Reproduce every record below word for word and include no pictures.
□ □ □ □ □ □ □
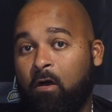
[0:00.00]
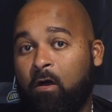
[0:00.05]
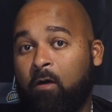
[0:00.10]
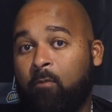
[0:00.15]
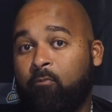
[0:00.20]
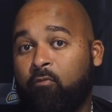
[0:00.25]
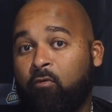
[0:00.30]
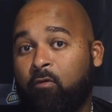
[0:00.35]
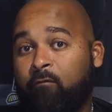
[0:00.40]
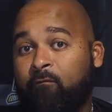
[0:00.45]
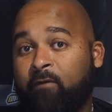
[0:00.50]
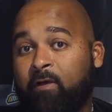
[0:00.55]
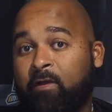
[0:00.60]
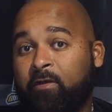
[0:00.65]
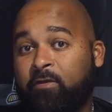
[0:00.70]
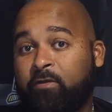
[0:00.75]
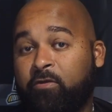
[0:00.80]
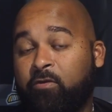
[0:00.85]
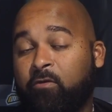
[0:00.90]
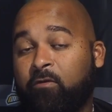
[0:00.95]
all
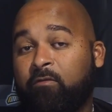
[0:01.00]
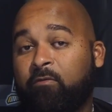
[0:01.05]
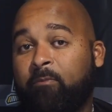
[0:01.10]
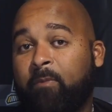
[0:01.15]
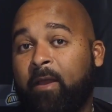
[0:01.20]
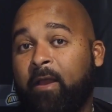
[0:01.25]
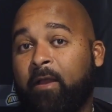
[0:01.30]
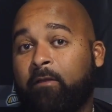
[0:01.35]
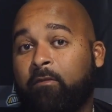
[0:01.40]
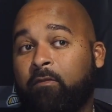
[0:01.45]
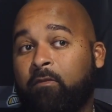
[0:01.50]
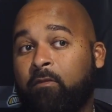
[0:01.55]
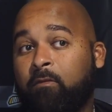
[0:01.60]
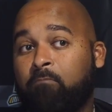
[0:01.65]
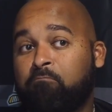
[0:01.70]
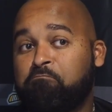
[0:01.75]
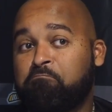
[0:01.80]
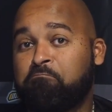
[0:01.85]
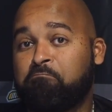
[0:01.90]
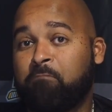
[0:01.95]
profiled to your specs
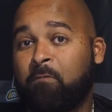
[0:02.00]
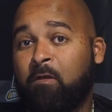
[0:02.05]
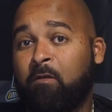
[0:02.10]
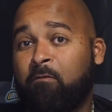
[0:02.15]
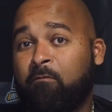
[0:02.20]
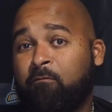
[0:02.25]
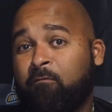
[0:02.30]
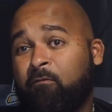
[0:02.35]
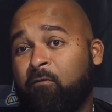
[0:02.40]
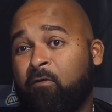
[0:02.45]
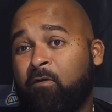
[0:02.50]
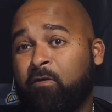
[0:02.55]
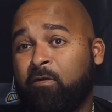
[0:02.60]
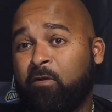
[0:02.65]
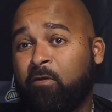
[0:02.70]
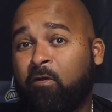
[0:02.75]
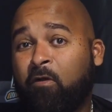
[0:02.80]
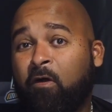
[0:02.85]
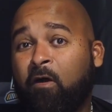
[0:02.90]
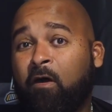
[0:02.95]
for
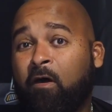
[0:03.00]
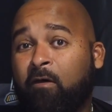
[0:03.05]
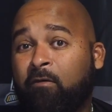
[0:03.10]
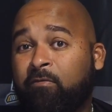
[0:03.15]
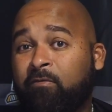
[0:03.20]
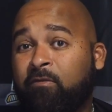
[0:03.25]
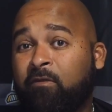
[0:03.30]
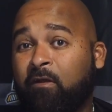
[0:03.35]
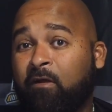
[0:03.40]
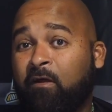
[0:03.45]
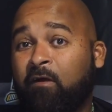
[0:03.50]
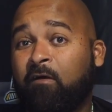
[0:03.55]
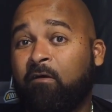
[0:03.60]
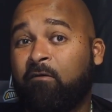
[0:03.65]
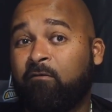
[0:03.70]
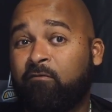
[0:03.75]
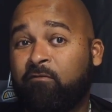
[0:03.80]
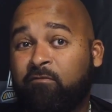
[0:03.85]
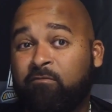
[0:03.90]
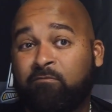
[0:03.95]
the cost
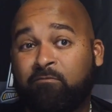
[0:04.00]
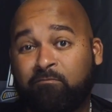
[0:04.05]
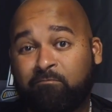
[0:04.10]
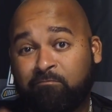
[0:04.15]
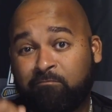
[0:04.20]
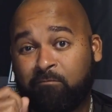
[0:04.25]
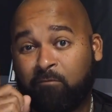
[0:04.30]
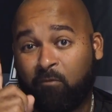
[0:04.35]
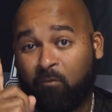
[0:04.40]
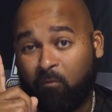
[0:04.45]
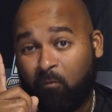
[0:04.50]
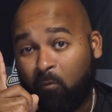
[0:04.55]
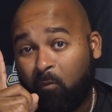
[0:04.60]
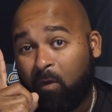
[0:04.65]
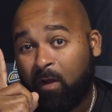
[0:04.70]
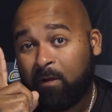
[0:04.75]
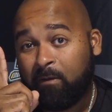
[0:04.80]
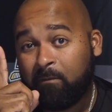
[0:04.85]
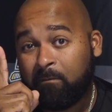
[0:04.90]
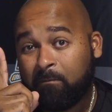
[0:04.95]
of
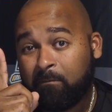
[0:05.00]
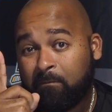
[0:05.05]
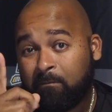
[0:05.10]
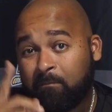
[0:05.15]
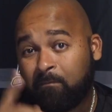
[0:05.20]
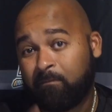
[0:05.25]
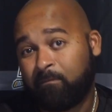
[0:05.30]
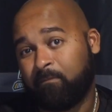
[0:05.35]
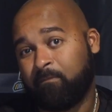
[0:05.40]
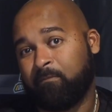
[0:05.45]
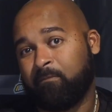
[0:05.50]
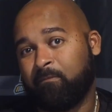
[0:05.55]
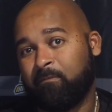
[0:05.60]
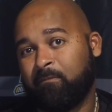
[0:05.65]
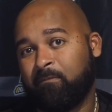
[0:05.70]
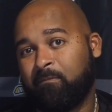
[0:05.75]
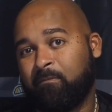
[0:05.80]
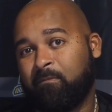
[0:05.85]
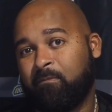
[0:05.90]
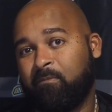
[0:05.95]
one
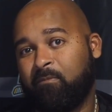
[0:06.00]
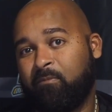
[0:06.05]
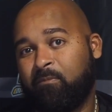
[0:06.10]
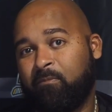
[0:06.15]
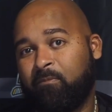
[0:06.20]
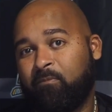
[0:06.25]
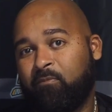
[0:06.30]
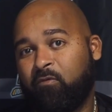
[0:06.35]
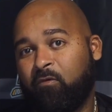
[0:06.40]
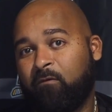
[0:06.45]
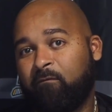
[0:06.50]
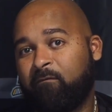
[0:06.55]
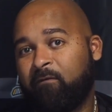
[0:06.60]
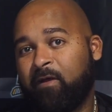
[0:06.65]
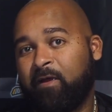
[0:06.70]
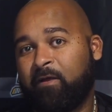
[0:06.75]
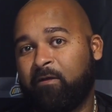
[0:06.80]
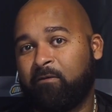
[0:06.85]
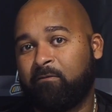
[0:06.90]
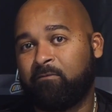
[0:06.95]

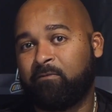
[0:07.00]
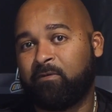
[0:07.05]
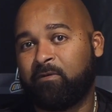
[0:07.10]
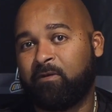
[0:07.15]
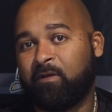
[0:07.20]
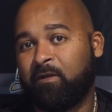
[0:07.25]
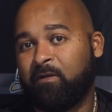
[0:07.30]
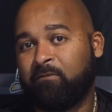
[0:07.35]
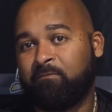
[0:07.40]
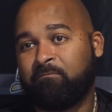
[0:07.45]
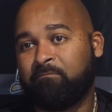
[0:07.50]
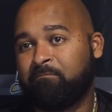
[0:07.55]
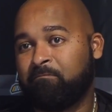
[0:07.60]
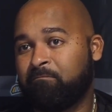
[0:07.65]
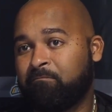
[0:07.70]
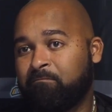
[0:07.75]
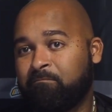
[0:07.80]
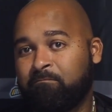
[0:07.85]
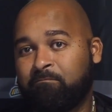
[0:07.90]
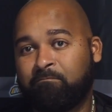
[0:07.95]
profile done,
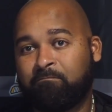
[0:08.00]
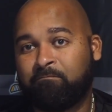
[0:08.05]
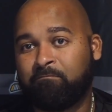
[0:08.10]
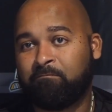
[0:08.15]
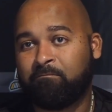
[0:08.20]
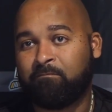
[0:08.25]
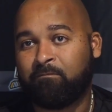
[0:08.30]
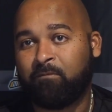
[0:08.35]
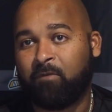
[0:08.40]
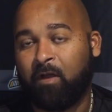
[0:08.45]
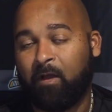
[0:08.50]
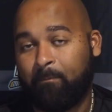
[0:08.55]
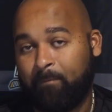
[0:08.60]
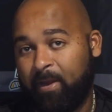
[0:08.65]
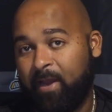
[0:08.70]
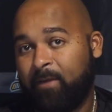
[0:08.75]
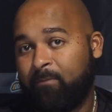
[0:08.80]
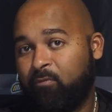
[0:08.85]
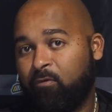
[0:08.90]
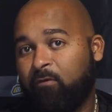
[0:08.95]
a
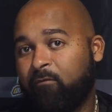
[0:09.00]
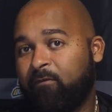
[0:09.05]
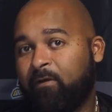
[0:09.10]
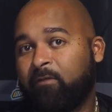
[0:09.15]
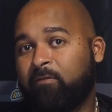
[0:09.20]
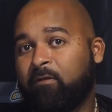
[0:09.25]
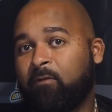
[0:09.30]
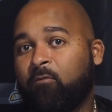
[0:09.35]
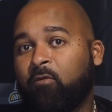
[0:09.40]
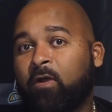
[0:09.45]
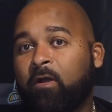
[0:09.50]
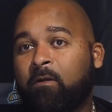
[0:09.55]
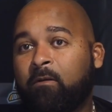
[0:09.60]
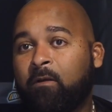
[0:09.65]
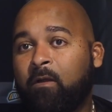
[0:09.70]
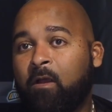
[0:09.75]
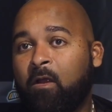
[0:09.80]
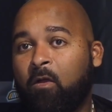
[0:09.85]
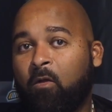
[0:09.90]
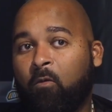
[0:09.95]
paid profile somewhere,
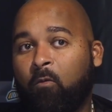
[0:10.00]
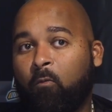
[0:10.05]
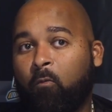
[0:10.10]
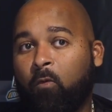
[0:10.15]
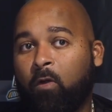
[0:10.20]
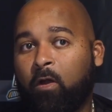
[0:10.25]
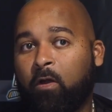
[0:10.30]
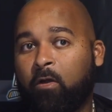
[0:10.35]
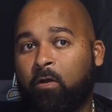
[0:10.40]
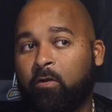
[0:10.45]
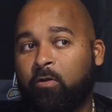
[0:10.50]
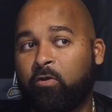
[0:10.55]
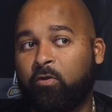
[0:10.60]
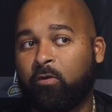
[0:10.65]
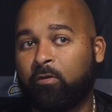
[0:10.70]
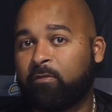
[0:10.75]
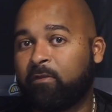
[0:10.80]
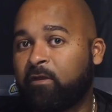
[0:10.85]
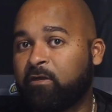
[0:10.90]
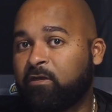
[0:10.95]
where
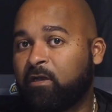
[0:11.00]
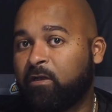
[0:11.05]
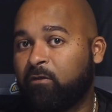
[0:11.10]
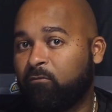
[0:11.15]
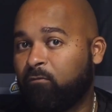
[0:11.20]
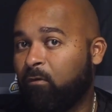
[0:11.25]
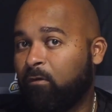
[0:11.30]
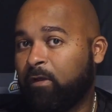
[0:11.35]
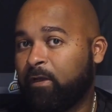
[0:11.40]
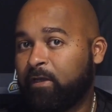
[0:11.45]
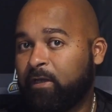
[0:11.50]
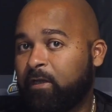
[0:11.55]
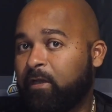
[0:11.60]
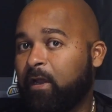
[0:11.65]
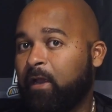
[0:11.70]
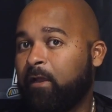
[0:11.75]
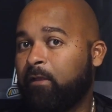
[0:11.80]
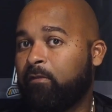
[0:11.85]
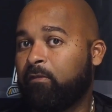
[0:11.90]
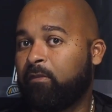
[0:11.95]
you're essentially rolling the
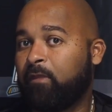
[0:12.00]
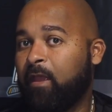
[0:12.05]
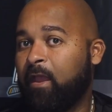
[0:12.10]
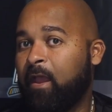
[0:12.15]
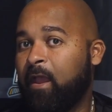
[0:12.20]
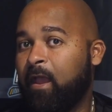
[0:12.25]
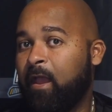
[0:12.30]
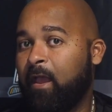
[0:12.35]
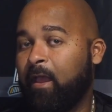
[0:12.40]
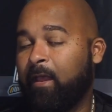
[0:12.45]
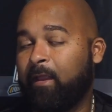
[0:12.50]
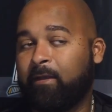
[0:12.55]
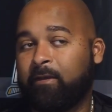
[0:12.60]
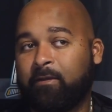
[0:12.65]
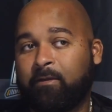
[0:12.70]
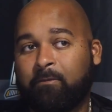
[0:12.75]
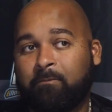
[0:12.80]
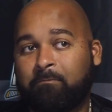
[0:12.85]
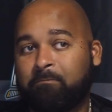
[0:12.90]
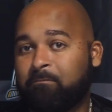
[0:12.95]
dice
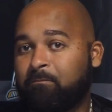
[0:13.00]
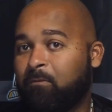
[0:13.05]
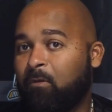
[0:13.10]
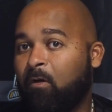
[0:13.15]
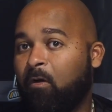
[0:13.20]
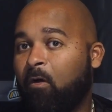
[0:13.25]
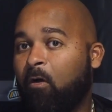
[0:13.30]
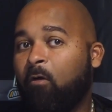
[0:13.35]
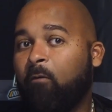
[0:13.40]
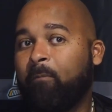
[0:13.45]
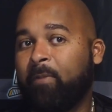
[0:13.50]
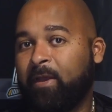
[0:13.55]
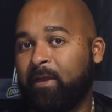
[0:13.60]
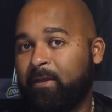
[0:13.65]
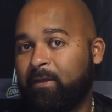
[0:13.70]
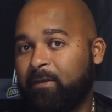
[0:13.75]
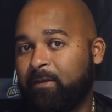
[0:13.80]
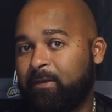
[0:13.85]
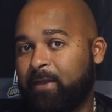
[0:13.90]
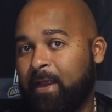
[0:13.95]
and hoping
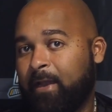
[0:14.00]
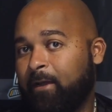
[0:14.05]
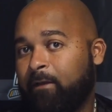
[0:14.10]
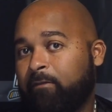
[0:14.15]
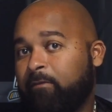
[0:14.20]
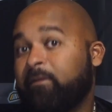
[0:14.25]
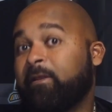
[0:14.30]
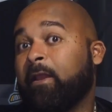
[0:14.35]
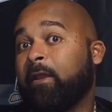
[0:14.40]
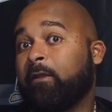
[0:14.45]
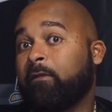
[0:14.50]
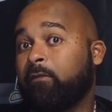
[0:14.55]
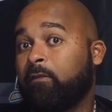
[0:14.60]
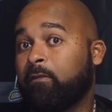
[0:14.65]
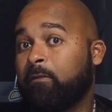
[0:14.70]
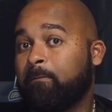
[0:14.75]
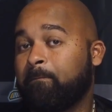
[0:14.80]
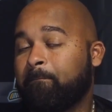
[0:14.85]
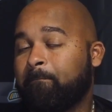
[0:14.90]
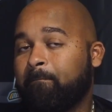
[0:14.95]
that it
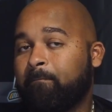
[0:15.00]
sticks.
□ □ □ □ □ □ □
◆ **RESPONSE**:
[0:00.00]
[0:00.05]
[0:00.10]
[0:00.15]
[0:00.20]
[0:00.25]
[0:00.30]
[0:00.35]
[0:00.40]
[0:00.45]
[0:00.50]
[0:00.55]
[0:00.60]
[0:00.65]
[0:00.70]
[0:00.75]
[0:00.80]
[0:00.85]
[0:00.90]
[0:00.95]
all
[0:01.00]
[0:01.05]
[0:01.10]
[0:01.15]
[0:01.20]
[0:01.25]
[0:01.30]
[0:01.35]
[0:01.40]
[0:01.45]
[0:01.50]
[0:01.55]
[0:01.60]
[0:01.65]
[0:01.70]
[0:01.75]
[0:01.80]
[0:01.85]
[0:01.90]
[0:01.95]
profiled to your specs
[0:02.00]
[0:02.05]
[0:02.10]
[0:02.15]
[0:02.20]
[0:02.25]
[0:02.30]
[0:02.35]
[0:02.40]
[0:02.45]
[0:02.50]
[0:02.55]
[0:02.60]
[0:02.65]
[0:02.70]
[0:02.75]
[0:02.80]
[0:02.85]
[0:02.90]
[0:02.95]
for
[0:03.00]
[0:03.05]
[0:03.10]
[0:03.15]
[0:03.20]
[0:03.25]
[0:03.30]
[0:03.35]
[0:03.40]
[0:03.45]
[0:03.50]
[0:03.55]
[0:03.60]
[0:03.65]
[0:03.70]
[0:03.75]
[0:03.80]
[0:03.85]
[0:03.90]
[0:03.95]
the cost
[0:04.00]
[0:04.05]
[0:04.10]
[0:04.15]
[0:04.20]
[0:04.25]
[0:04.30]
[0:04.35]
[0:04.40]
[0:04.45]
[0:04.50]
[0:04.55]
[0:04.60]
[0:04.65]
[0:04.70]
[0:04.75]
[0:04.80]
[0:04.85]
[0:04.90]
[0:04.95]
of
[0:05.00]
[0:05.05]
[0:05.10]
[0:05.15]
[0:05.20]
[0:05.25]
[0:05.30]
[0:05.35]
[0:05.40]
[0:05.45]
[0:05.50]
[0:05.55]
[0:05.60]
[0:05.65]
[0:05.70]
[0:05.75]
[0:05.80]
[0:05.85]
[0:05.90]
[0:05.95]
one
[0:06.00]
[0:06.05]
[0:06.10]
[0:06.15]
[0:06.20]
[0:06.25]
[0:06.30]
[0:06.35]
[0:06.40]
[0:06.45]
[0:06.50]
[0:06.55]
[0:06.60]
[0:06.65]
[0:06.70]
[0:06.75]
[0:06.80]
[0:06.85]
[0:06.90]
[0:06.95]

[0:07.00]
[0:07.05]
[0:07.10]
[0:07.15]
[0:07.20]
[0:07.25]
[0:07.30]
[0:07.35]
[0:07.40]
[0:07.45]
[0:07.50]
[0:07.55]
[0:07.60]
[0:07.65]
[0:07.70]
[0:07.75]
[0:07.80]
[0:07.85]
[0:07.90]
[0:07.95]
profile done,
[0:08.00]
[0:08.05]
[0:08.10]
[0:08.15]
[0:08.20]
[0:08.25]
[0:08.30]
[0:08.35]
[0:08.40]
[0:08.45]
[0:08.50]
[0:08.55]
[0:08.60]
[0:08.65]
[0:08.70]
[0:08.75]
[0:08.80]
[0:08.85]
[0:08.90]
[0:08.95]
a
[0:09.00]
[0:09.05]
[0:09.10]
[0:09.15]
[0:09.20]
[0:09.25]
[0:09.30]
[0:09.35]
[0:09.40]
[0:09.45]
[0:09.50]
[0:09.55]
[0:09.60]
[0:09.65]
[0:09.70]
[0:09.75]
[0:09.80]
[0:09.85]
[0:09.90]
[0:09.95]
paid profile somewhere,
[0:10.00]
[0:10.05]
[0:10.10]
[0:10.15]
[0:10.20]
[0:10.25]
[0:10.30]
[0:10.35]
[0:10.40]
[0:10.45]
[0:10.50]
[0:10.55]
[0:10.60]
[0:10.65]
[0:10.70]
[0:10.75]
[0:10.80]
[0:10.85]
[0:10.90]
[0:10.95]
where
[0:11.00]
[0:11.05]
[0:11.10]
[0:11.15]
[0:11.20]
[0:11.25]
[0:11.30]
[0:11.35]
[0:11.40]
[0:11.45]
[0:11.50]
[0:11.55]
[0:11.60]
[0:11.65]
[0:11.70]
[0:11.75]
[0:11.80]
[0:11.85]
[0:11.90]
[0:11.95]
you're essentially rolling the
[0:12.00]
[0:12.05]
[0:12.10]
[0:12.15]
[0:12.20]
[0:12.25]
[0:12.30]
[0:12.35]
[0:12.40]
[0:12.45]
[0:12.50]
[0:12.55]
[0:12.60]
[0:12.65]
[0:12.70]
[0:12.75]
[0:12.80]
[0:12.85]
[0:12.90]
[0:12.95]
dice
[0:13.00]
[0:13.05]
[0:13.10]
[0:13.15]
[0:13.20]
[0:13.25]
[0:13.30]
[0:13.35]
[0:13.40]
[0:13.45]
[0:13.50]
[0:13.55]
[0:13.60]
[0:13.65]
[0:13.70]
[0:13.75]
[0:13.80]
[0:13.85]
[0:13.90]
[0:13.95]
and hoping
[0:14.00]
[0:14.05]
[0:14.10]
[0:14.15]
[0:14.20]
[0:14.25]
[0:14.30]
[0:14.35]
[0:14.40]
[0:14.45]
[0:14.50]
[0:14.55]
[0:14.60]
[0:14.65]
[0:14.70]
[0:14.75]
[0:14.80]
[0:14.85]
[0:14.90]
[0:14.95]
that it
[0:15.00]
sticks.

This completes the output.